Your output should be everything below from the line containing "[00:00:05.10]" down to the line containing "[00:00:07.10]", both ends included, copied exactly, with pictures left out.

---------- Exercise material

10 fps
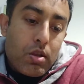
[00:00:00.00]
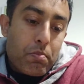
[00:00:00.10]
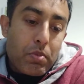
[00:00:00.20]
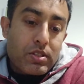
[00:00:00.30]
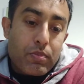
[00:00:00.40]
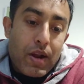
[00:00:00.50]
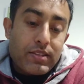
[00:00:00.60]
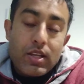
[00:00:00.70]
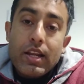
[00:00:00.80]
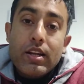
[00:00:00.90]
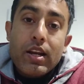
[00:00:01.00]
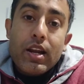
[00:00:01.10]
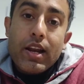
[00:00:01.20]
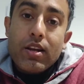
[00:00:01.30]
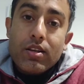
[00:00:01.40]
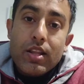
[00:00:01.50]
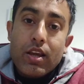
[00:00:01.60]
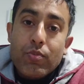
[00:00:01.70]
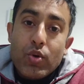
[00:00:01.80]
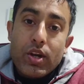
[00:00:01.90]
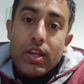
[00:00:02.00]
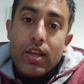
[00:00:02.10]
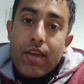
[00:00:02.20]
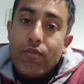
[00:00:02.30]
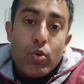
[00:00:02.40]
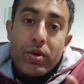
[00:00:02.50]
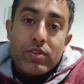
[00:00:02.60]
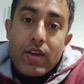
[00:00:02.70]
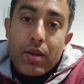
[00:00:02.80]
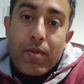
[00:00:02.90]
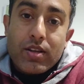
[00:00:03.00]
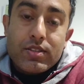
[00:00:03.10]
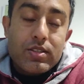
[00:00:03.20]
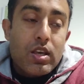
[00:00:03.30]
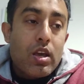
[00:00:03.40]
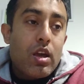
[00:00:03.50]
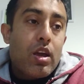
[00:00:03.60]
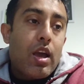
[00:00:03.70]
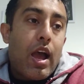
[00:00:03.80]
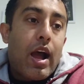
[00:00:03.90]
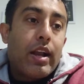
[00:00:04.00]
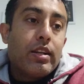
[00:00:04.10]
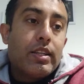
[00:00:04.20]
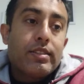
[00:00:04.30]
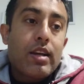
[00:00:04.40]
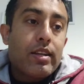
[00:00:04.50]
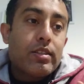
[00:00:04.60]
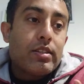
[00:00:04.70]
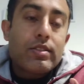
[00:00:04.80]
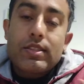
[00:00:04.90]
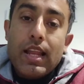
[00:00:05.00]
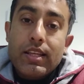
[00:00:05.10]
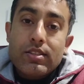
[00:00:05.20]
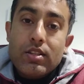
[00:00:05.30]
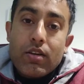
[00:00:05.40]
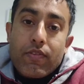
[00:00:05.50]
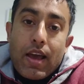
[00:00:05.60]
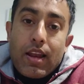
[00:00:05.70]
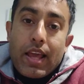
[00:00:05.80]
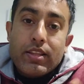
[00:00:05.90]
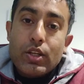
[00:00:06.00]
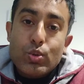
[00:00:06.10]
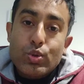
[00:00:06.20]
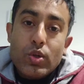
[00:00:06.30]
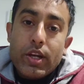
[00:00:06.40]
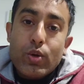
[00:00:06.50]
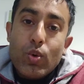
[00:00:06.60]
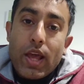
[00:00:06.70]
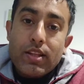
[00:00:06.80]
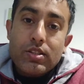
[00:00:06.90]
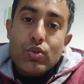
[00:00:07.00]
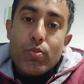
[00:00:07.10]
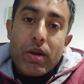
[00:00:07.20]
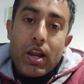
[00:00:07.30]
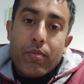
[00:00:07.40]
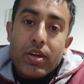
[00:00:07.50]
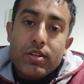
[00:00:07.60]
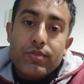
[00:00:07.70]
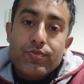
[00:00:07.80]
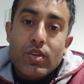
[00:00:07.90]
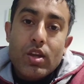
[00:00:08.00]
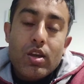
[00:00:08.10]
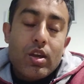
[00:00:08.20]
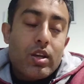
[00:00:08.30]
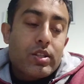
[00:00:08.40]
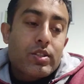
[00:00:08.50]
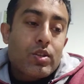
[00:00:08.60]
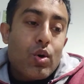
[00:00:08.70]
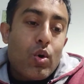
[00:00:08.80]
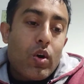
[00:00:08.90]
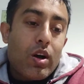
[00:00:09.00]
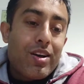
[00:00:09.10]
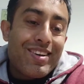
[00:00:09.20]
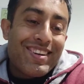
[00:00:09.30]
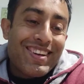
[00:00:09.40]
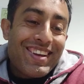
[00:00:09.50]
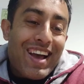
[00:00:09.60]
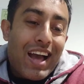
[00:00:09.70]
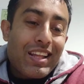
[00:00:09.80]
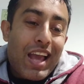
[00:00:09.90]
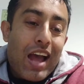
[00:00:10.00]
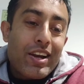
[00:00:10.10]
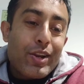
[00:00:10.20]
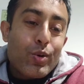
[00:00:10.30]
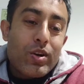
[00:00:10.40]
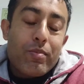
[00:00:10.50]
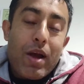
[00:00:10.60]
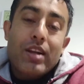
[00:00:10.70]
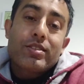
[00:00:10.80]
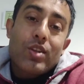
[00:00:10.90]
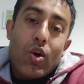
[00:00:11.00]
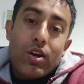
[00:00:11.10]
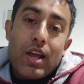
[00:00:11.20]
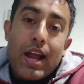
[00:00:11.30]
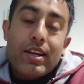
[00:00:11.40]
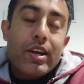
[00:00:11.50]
But surprisingly, it didn't hit their community. Nobody's wearing masks, and these guys are just selling stuff like they usually do, like there's no pandemic. So I think attitude matters a lot. I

--------------------

**Expected answer:**
[00:00:05.10]
[00:00:05.20]
[00:00:05.30]
[00:00:05.40]
[00:00:05.50]
[00:00:05.60]
[00:00:05.70]
[00:00:05.80]
[00:00:05.90]
[00:00:06.00]
[00:00:06.10]
[00:00:06.20]
[00:00:06.30]
[00:00:06.40]
[00:00:06.50]
[00:00:06.60]
[00:00:06.70]
[00:00:06.80]
[00:00:06.90]
[00:00:07.00]
[00:00:07.10]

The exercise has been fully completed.